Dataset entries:
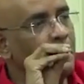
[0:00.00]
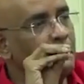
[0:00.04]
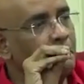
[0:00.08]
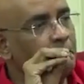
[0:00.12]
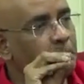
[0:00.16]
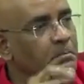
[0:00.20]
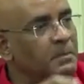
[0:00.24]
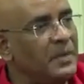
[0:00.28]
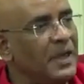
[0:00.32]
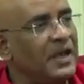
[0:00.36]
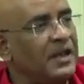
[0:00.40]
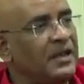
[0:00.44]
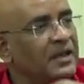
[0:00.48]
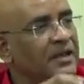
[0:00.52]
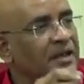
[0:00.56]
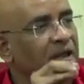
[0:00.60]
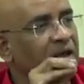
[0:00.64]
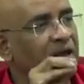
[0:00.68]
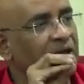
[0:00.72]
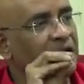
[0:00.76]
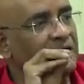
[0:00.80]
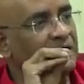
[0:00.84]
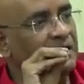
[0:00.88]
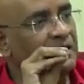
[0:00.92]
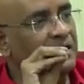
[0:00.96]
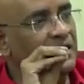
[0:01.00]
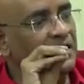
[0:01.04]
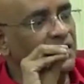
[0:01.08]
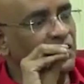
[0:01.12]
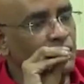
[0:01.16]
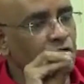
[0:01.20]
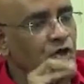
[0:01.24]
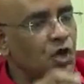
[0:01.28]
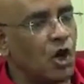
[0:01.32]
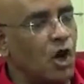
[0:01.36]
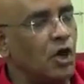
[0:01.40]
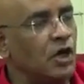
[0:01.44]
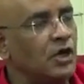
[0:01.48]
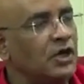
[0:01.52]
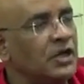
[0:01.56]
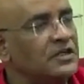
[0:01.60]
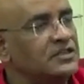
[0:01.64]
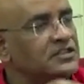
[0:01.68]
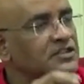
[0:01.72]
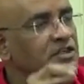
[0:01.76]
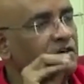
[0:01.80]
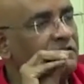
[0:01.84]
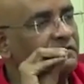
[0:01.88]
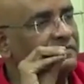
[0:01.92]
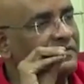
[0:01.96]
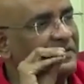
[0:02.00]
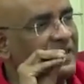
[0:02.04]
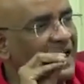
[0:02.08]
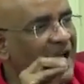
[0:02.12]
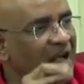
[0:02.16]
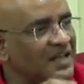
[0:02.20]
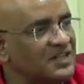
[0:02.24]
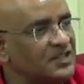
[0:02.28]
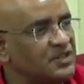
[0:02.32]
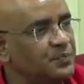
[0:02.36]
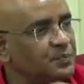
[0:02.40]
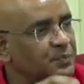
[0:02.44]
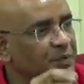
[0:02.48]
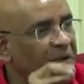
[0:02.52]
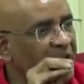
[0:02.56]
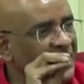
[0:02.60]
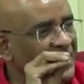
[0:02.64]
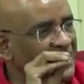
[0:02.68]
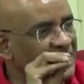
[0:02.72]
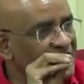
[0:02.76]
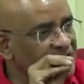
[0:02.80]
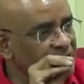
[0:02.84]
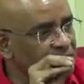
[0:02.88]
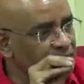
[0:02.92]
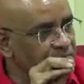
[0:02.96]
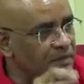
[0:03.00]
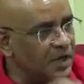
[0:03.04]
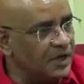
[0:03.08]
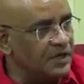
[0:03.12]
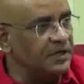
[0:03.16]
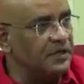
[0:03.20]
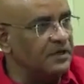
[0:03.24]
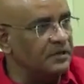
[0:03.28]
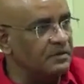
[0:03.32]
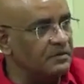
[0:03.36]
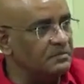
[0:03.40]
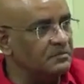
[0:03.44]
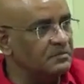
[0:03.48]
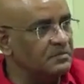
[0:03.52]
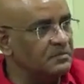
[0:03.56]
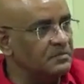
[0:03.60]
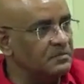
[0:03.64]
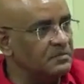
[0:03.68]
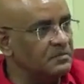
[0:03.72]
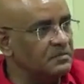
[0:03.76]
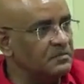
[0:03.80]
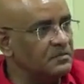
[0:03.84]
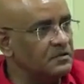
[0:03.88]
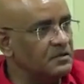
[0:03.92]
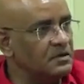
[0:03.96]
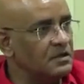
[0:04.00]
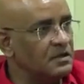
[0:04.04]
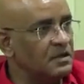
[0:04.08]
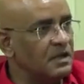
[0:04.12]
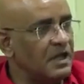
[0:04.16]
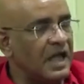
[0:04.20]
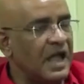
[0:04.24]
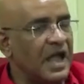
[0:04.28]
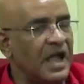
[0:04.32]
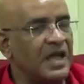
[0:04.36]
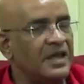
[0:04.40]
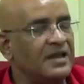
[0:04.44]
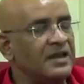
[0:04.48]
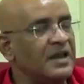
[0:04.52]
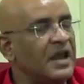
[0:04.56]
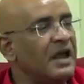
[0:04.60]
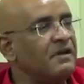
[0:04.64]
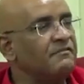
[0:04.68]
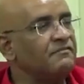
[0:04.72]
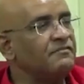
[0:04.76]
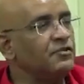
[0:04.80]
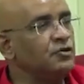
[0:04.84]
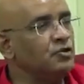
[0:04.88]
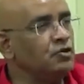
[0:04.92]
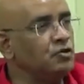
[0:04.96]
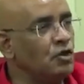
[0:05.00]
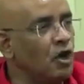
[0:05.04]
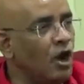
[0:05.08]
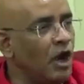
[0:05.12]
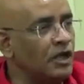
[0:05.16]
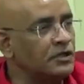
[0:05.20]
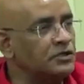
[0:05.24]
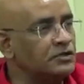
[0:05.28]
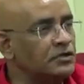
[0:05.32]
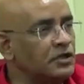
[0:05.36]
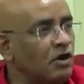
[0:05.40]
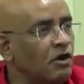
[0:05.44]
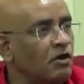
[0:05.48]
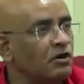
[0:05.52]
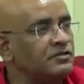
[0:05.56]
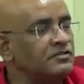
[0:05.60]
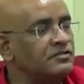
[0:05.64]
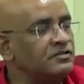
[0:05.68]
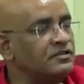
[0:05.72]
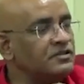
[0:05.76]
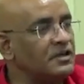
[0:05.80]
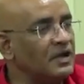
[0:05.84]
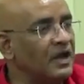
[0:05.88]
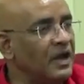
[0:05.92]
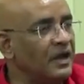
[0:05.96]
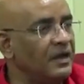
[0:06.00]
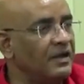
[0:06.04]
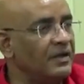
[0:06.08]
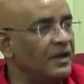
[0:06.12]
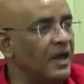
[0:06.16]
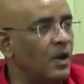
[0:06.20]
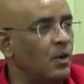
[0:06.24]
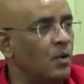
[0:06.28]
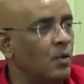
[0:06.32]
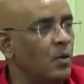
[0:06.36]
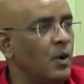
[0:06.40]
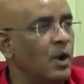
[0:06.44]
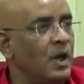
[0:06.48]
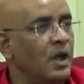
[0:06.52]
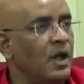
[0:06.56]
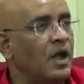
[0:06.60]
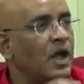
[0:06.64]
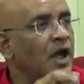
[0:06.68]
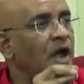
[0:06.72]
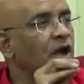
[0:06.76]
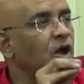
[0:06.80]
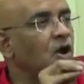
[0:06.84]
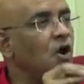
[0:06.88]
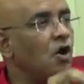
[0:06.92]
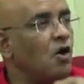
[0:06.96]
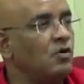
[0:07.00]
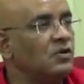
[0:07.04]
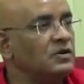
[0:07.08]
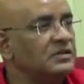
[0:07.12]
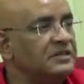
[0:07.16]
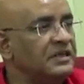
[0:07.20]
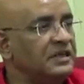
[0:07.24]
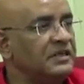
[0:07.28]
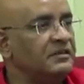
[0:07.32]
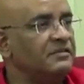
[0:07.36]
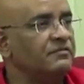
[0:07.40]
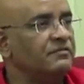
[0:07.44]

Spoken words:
million of taxpayers' money and have not until now accounted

To do: Reproduce the data exactly as it appears above. Pictures are to be left out.

Response for this exercise:
[0:00.00]
[0:00.04]
[0:00.08]
[0:00.12]
[0:00.16]
[0:00.20]
[0:00.24]
[0:00.28]
[0:00.32]
[0:00.36]
[0:00.40]
[0:00.44]
[0:00.48]
[0:00.52]
[0:00.56]
[0:00.60]
[0:00.64]
[0:00.68]
[0:00.72]
[0:00.76]
[0:00.80]
[0:00.84]
[0:00.88]
[0:00.92]
[0:00.96]
[0:01.00]
[0:01.04]
[0:01.08]
[0:01.12]
[0:01.16]
[0:01.20]
[0:01.24]
[0:01.28]
[0:01.32]
[0:01.36]
[0:01.40]
[0:01.44]
[0:01.48]
[0:01.52]
[0:01.56]
[0:01.60]
[0:01.64]
[0:01.68]
[0:01.72]
[0:01.76]
[0:01.80]
[0:01.84]
[0:01.88]
[0:01.92]
[0:01.96]
[0:02.00]
[0:02.04]
[0:02.08]
[0:02.12]
[0:02.16]
[0:02.20]
[0:02.24]
[0:02.28]
[0:02.32]
[0:02.36]
[0:02.40]
[0:02.44]
[0:02.48]
[0:02.52]
[0:02.56]
[0:02.60]
[0:02.64]
[0:02.68]
[0:02.72]
[0:02.76]
[0:02.80]
[0:02.84]
[0:02.88]
[0:02.92]
[0:02.96]
[0:03.00]
[0:03.04]
[0:03.08]
[0:03.12]
[0:03.16]
[0:03.20]
[0:03.24]
[0:03.28]
[0:03.32]
[0:03.36]
[0:03.40]
[0:03.44]
[0:03.48]
[0:03.52]
[0:03.56]
[0:03.60]
[0:03.64]
[0:03.68]
[0:03.72]
[0:03.76]
[0:03.80]
[0:03.84]
[0:03.88]
[0:03.92]
[0:03.96]
[0:04.00]
[0:04.04]
[0:04.08]
[0:04.12]
[0:04.16]
[0:04.20]
[0:04.24]
[0:04.28]
[0:04.32]
[0:04.36]
[0:04.40]
[0:04.44]
[0:04.48]
[0:04.52]
[0:04.56]
[0:04.60]
[0:04.64]
[0:04.68]
[0:04.72]
[0:04.76]
[0:04.80]
[0:04.84]
[0:04.88]
[0:04.92]
[0:04.96]
[0:05.00]
[0:05.04]
[0:05.08]
[0:05.12]
[0:05.16]
[0:05.20]
[0:05.24]
[0:05.28]
[0:05.32]
[0:05.36]
[0:05.40]
[0:05.44]
[0:05.48]
[0:05.52]
[0:05.56]
[0:05.60]
[0:05.64]
[0:05.68]
[0:05.72]
[0:05.76]
[0:05.80]
[0:05.84]
[0:05.88]
[0:05.92]
[0:05.96]
[0:06.00]
[0:06.04]
[0:06.08]
[0:06.12]
[0:06.16]
[0:06.20]
[0:06.24]
[0:06.28]
[0:06.32]
[0:06.36]
[0:06.40]
[0:06.44]
[0:06.48]
[0:06.52]
[0:06.56]
[0:06.60]
[0:06.64]
[0:06.68]
[0:06.72]
[0:06.76]
[0:06.80]
[0:06.84]
[0:06.88]
[0:06.92]
[0:06.96]
[0:07.00]
[0:07.04]
[0:07.08]
[0:07.12]
[0:07.16]
[0:07.20]
[0:07.24]
[0:07.28]
[0:07.32]
[0:07.36]
[0:07.40]
[0:07.44]

Spoken words:
million of taxpayers' money and have not until now accounted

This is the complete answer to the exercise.